To allow users to upload files to Galaxy via FTP, you'll need to configure Galaxy and install an FTP server. After everything is configured users will be able to upload their files through the FTP server and then select them for importing in the upload dialog in Galaxy.
Although there is no specific required server, we use ProFTPD for our public site since it supports all the things we'll need to be able to do, such as authenticating against the Galaxy database. We recommend you to use the same FTP server as the configurations we provide are targeting it. You can also browse the list of alternative FTP servers at http://en.wikipedia.org/wiki/List_of_FTP_server_software
The first step is to choose a directory into which your users will upload files. Preferably this will be on the same filesystem as Galaxy's datasets (by default,
galaxy_dist/database/files/). The FTP server will create subdirectories inside of this directory which match the user's email address. Likewise, Galaxy will expect to find email-named subdirectories at that path. This directory should be set in the config file (
In the config file, you'll also want to set
ftp_upload_site to the hostname your users should connect to via FTP. This will be provided in the help text on the Upload File form.
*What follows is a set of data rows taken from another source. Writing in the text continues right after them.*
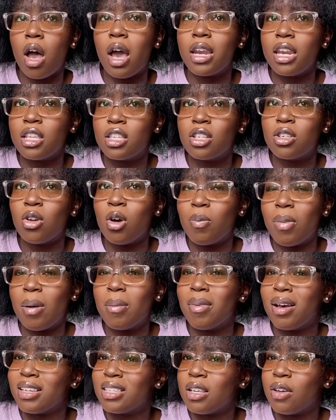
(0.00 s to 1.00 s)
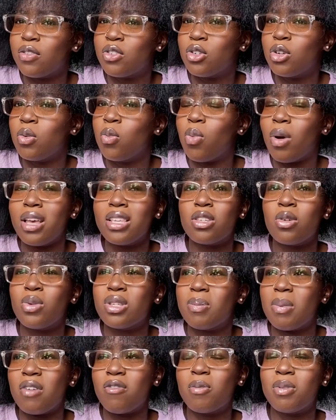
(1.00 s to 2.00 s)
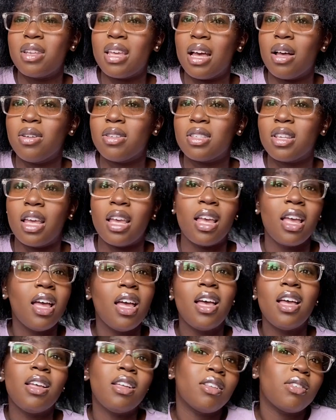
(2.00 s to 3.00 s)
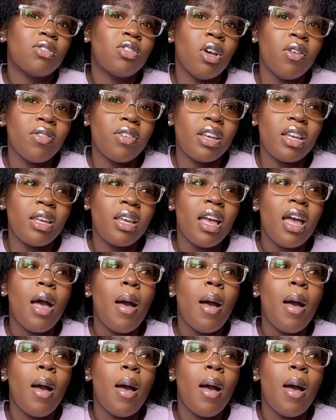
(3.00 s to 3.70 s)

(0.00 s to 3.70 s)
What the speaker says: I need to know about myself too. What is it was about everybody else? Like, sorry,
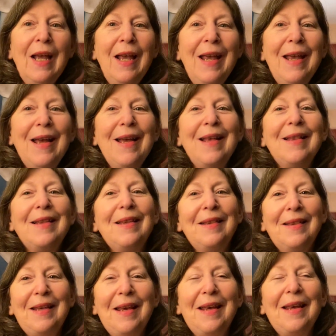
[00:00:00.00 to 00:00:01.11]
And
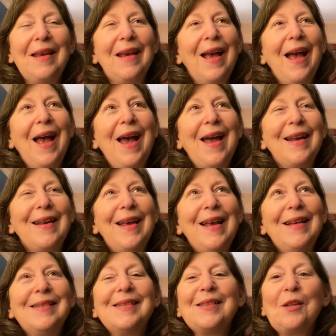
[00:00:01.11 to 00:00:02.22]
they had
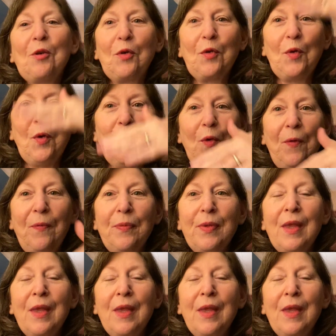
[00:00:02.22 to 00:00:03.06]
a circle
You'll need to grant a user access to read emails and passwords from the Galaxy database. Although the user Galaxy connects with could be used, I prefer to use a least-privilege setup wherein a separate user is created for the FTP server which has permission to
SELECT from the
galaxy_user table and nothing else. In postgres this is accomplished with:
postgres@dbserver% createuser -SDR galaxyftp postgres@dbserver% psql galaxydb Welcome to psql 8.X.Y, the PostgreSQL interactive terminal. Type: \copyright for distribution terms \h for help with SQL commands \? for help with psql commands \g or terminate with semicolon to execute query \q to quit galaxydb=# ALTER ROLE galaxyftp PASSWORD 'dbpassword'; ALTER ROLE galaxydb=# GRANT SELECT ON galaxy_user TO galaxyftp; GRANT
By default, Galaxy stores passwords using PBKDF2. It's possible to disable this using the
use_pbkdf2 = False setting in
galaxy.ini. Once disabled, any new passwords created will be stored in an older hex-encoded SHA1 format. Because of this, it's possible to have both PBKDF2 and SHA1 passwords in your database (especially if your server has been around since before PBKDF2 support was added). Although this is fine (Galaxy can read passwords in either format), ProFTPD will expect them in one format or the other (although with some amount of hackery it could probably be made to read both).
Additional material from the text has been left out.